Background: Cooling the Next Generation Impactor (NGI) is recommended to minimize evaporation due to heat transfer from impactor to aerosols when evaluating nebulized solutions. This methodology increases testing time for serial testing procedures. We hypothesize that after an initial prolonged cooling time, experiments could be repeated after shorter recooling times without sacrificing accuracy.

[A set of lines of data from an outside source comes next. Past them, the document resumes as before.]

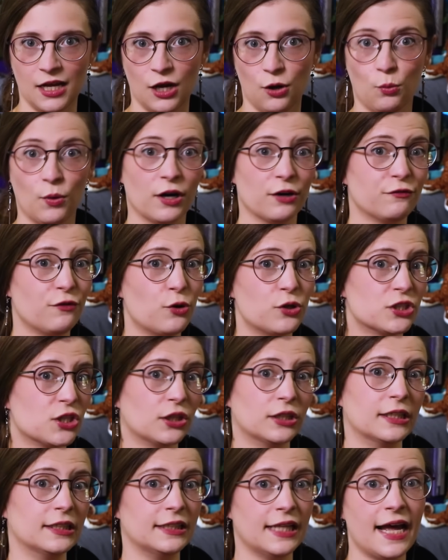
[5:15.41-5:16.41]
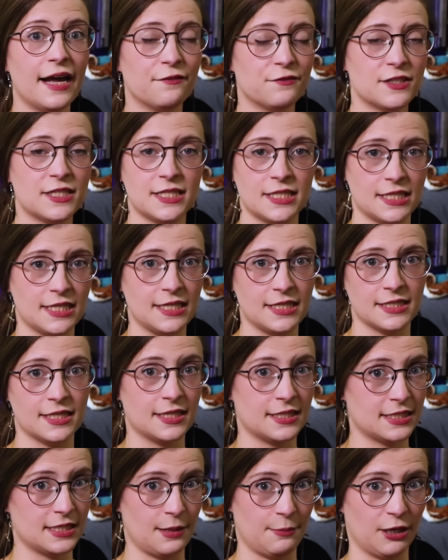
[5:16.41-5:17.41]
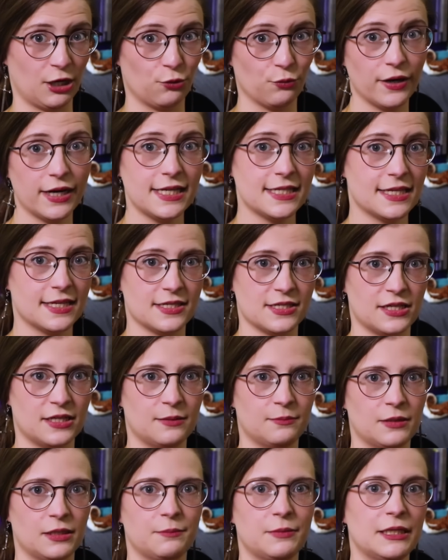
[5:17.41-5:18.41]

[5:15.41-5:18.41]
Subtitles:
where folks on the left see systemic racism,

Methods: Three units of continuous output (HUDSON) and breath enhanced (PARI LC Plus) nebulizers were operated (6 L/min) with albuterol solution (2.5 mg/3 mL) into a cooled (4°C) NGI (internal and external filters) calibrated at 15 L/min. Mass median aerodynamic diameter (MMAD), geometric standard deviation (GSD), % particles <5 μm (P%<5), and % particles 1-3 μm (P%1-3) were compared with three different protocols. Initial cooling of the NGI (90 min for all protocols) was followed by two measurements with recooling intervals of either 90 and 90 (protocol A), 60 and 60 (protocol B), or 30 and 30 min (protocol C). Albuterol was diluted and measured by spectrophotometry (276 nm).

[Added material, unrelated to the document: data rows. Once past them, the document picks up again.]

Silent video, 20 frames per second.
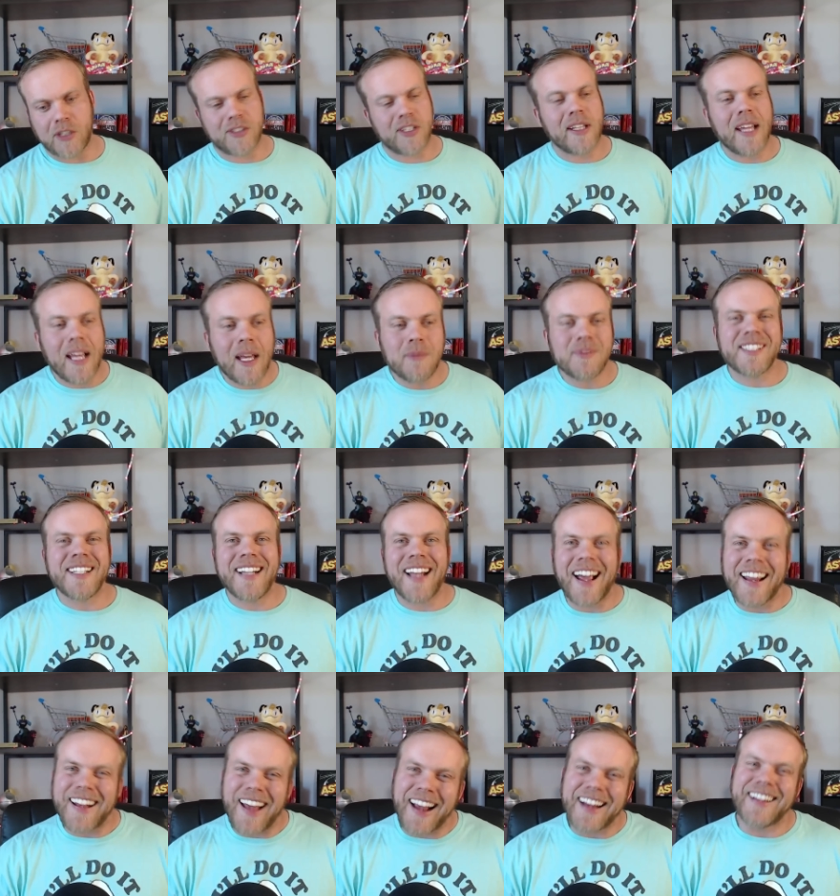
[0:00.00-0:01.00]
So the
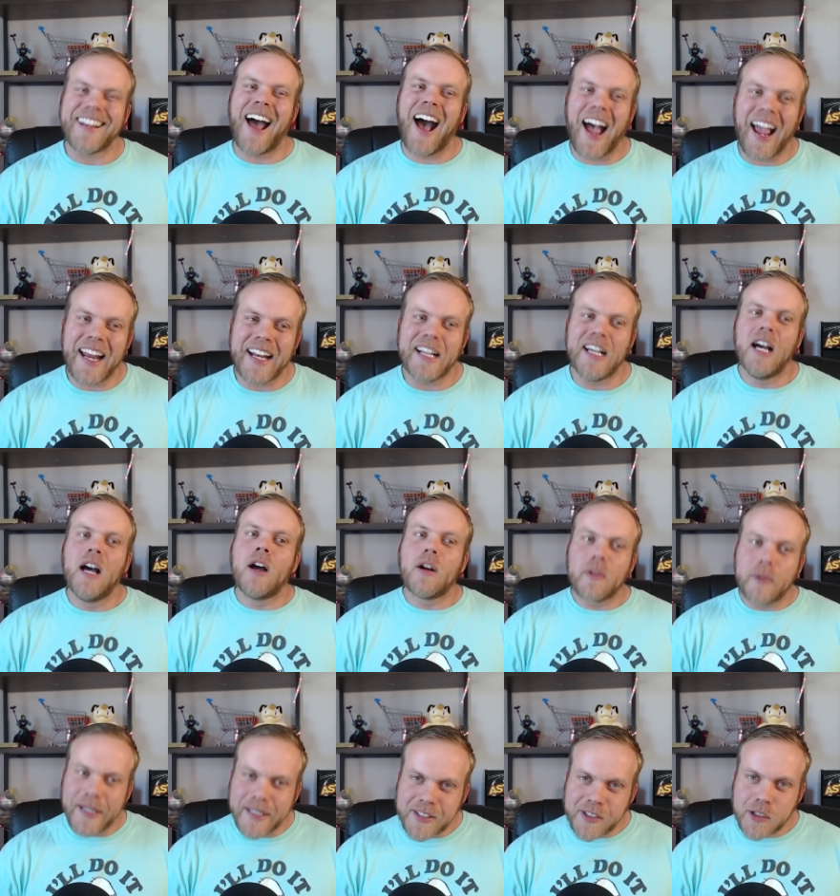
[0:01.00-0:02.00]
MC999
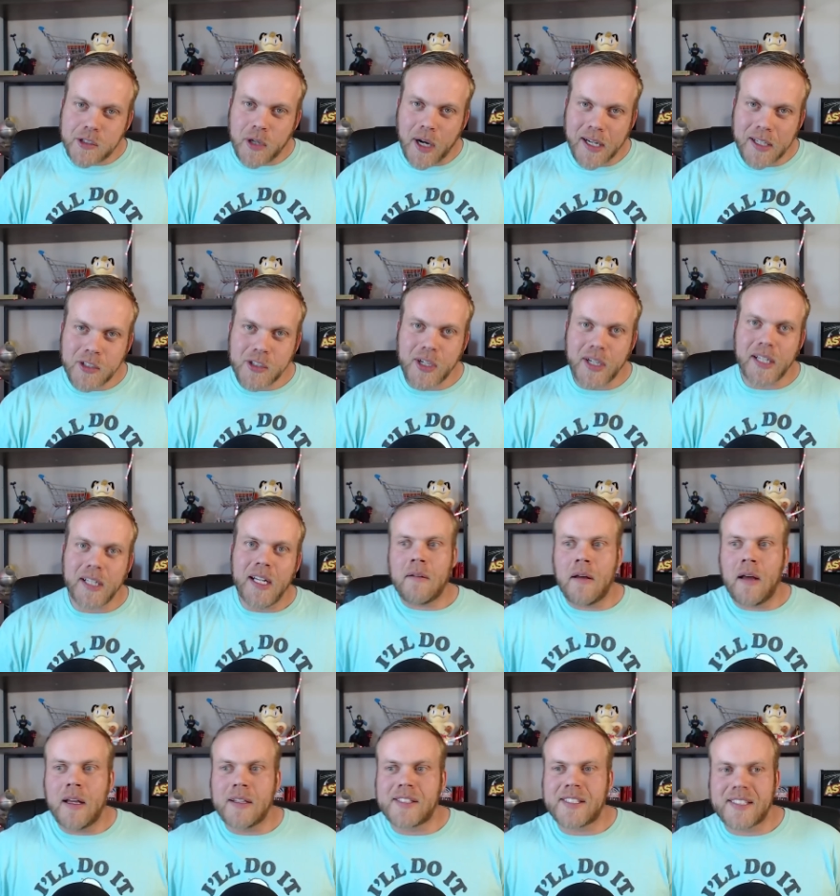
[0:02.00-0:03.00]
restriction
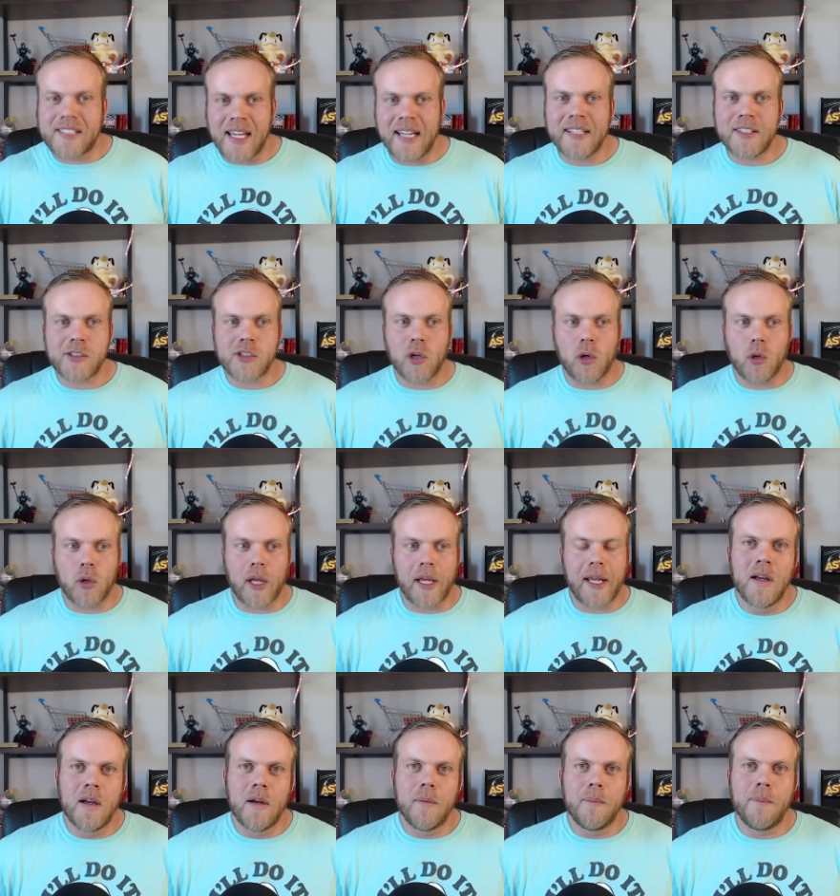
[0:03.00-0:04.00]

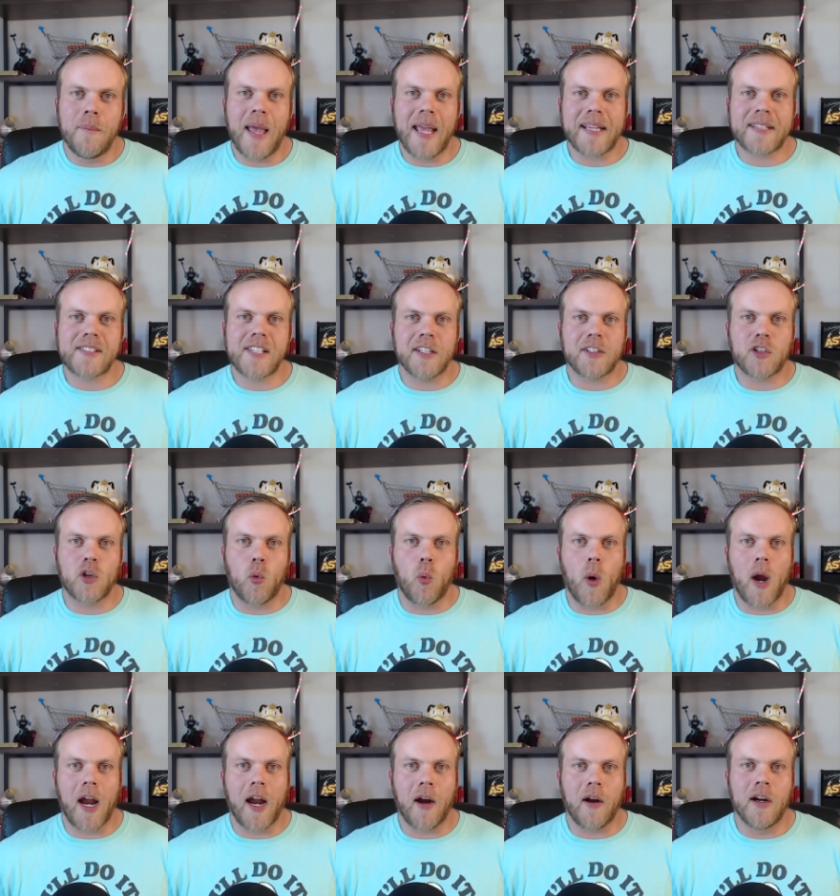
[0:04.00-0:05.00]
essentially makes it to
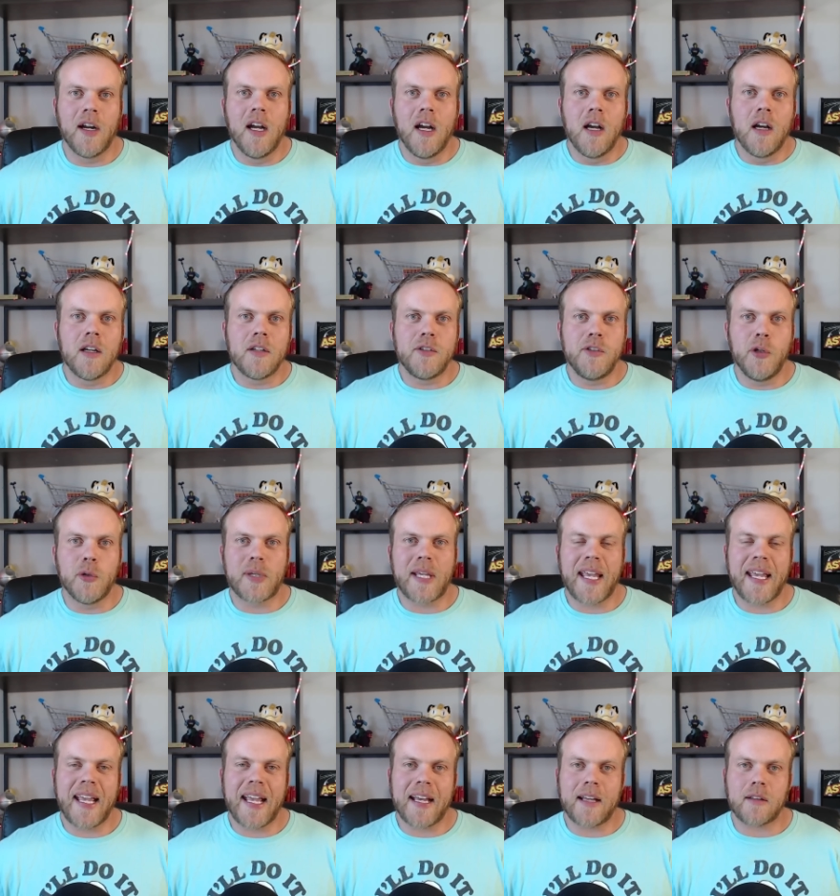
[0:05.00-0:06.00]
where you
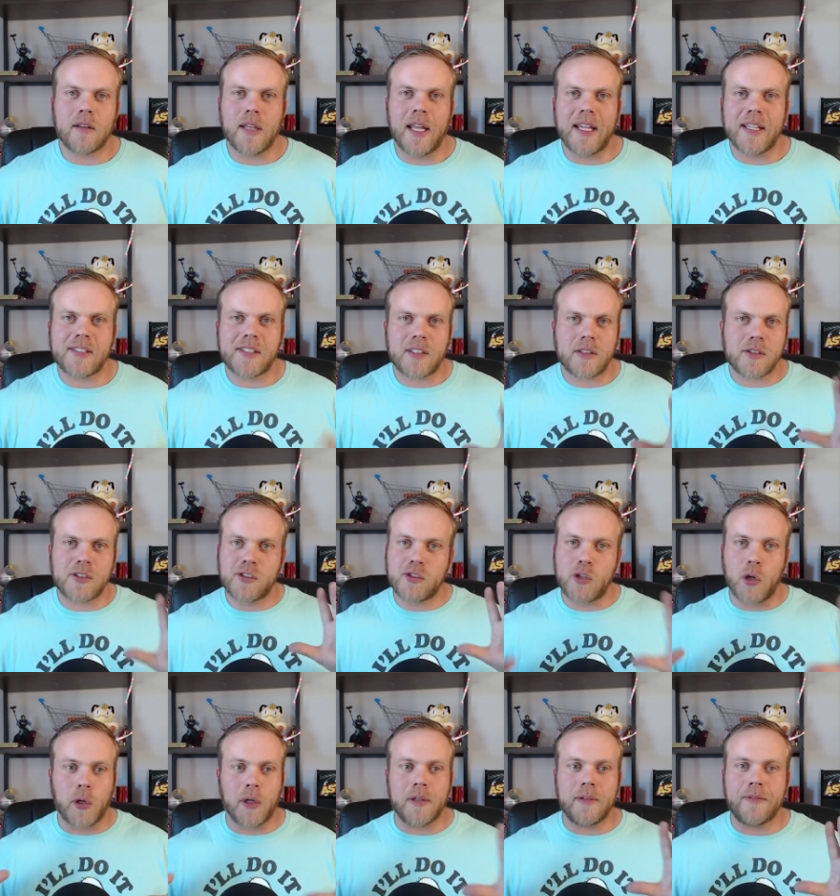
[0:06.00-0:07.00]
can't list
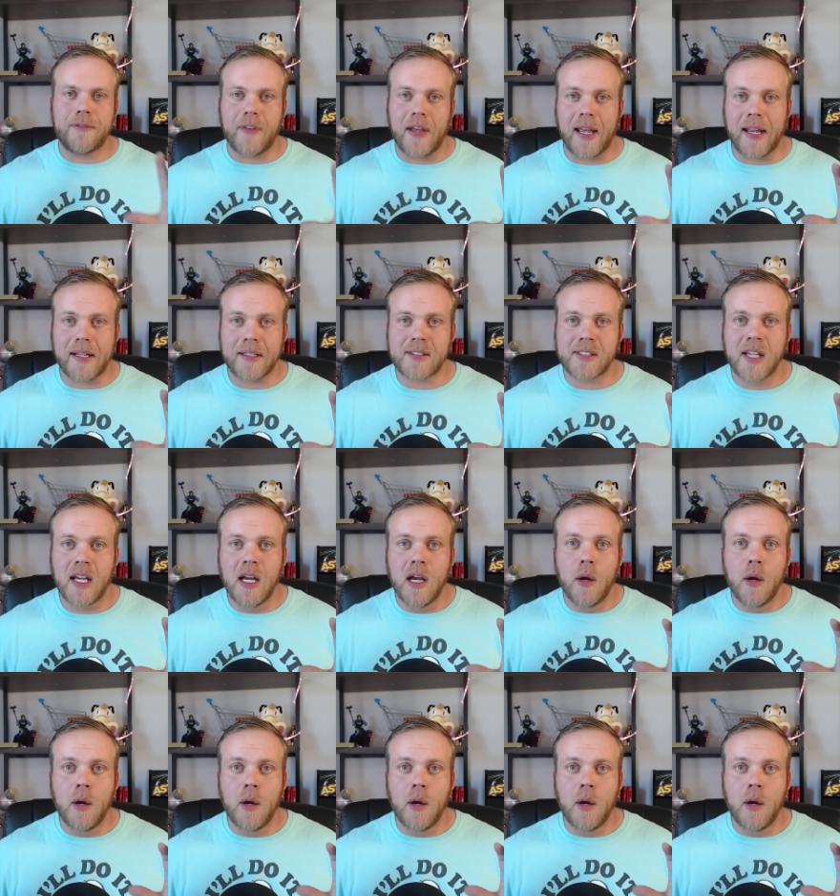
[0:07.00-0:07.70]
certain things,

Results: MMAD, GSD, P%<5, and P%1-3 for first measurements of all protocols (n = 9) were: 3.47 ± 0.21 μm, 2.31 ± 0.07, 67.3 ± 2.6%, and 40 ± 2.3% (PARI) and 4.56 ± 0.35 μm, 2.16 ± 0.08, 54 ± 3.7%, and 22.4 ± 2.8% (HUDSON). No differences were found between cooling protocols (p > 0.05). Percentage of variation from first measurement ranged from: -3.9 to +2.1% (PARI) and -4.1 to +2.9% (HUDSON) for MMAD; -5.6 to +2.6% (PARI) and -4.9 to +1.9% (HUDSON) for GSD; 0 to +4.6% (PARI) and -3.7% to +5.7% (HUDSON) for P%<5; and -2.4 to +5.2% (PARI) and -1.8 to +4.9% (HUDSON) for P%1-3.
Conclusions: Aerosol characteristics of nebulized solutions determined by NGI are not affected by performing two repeat measurements after recooling the impactor for either 30 or 60 min after an initial 90-min time.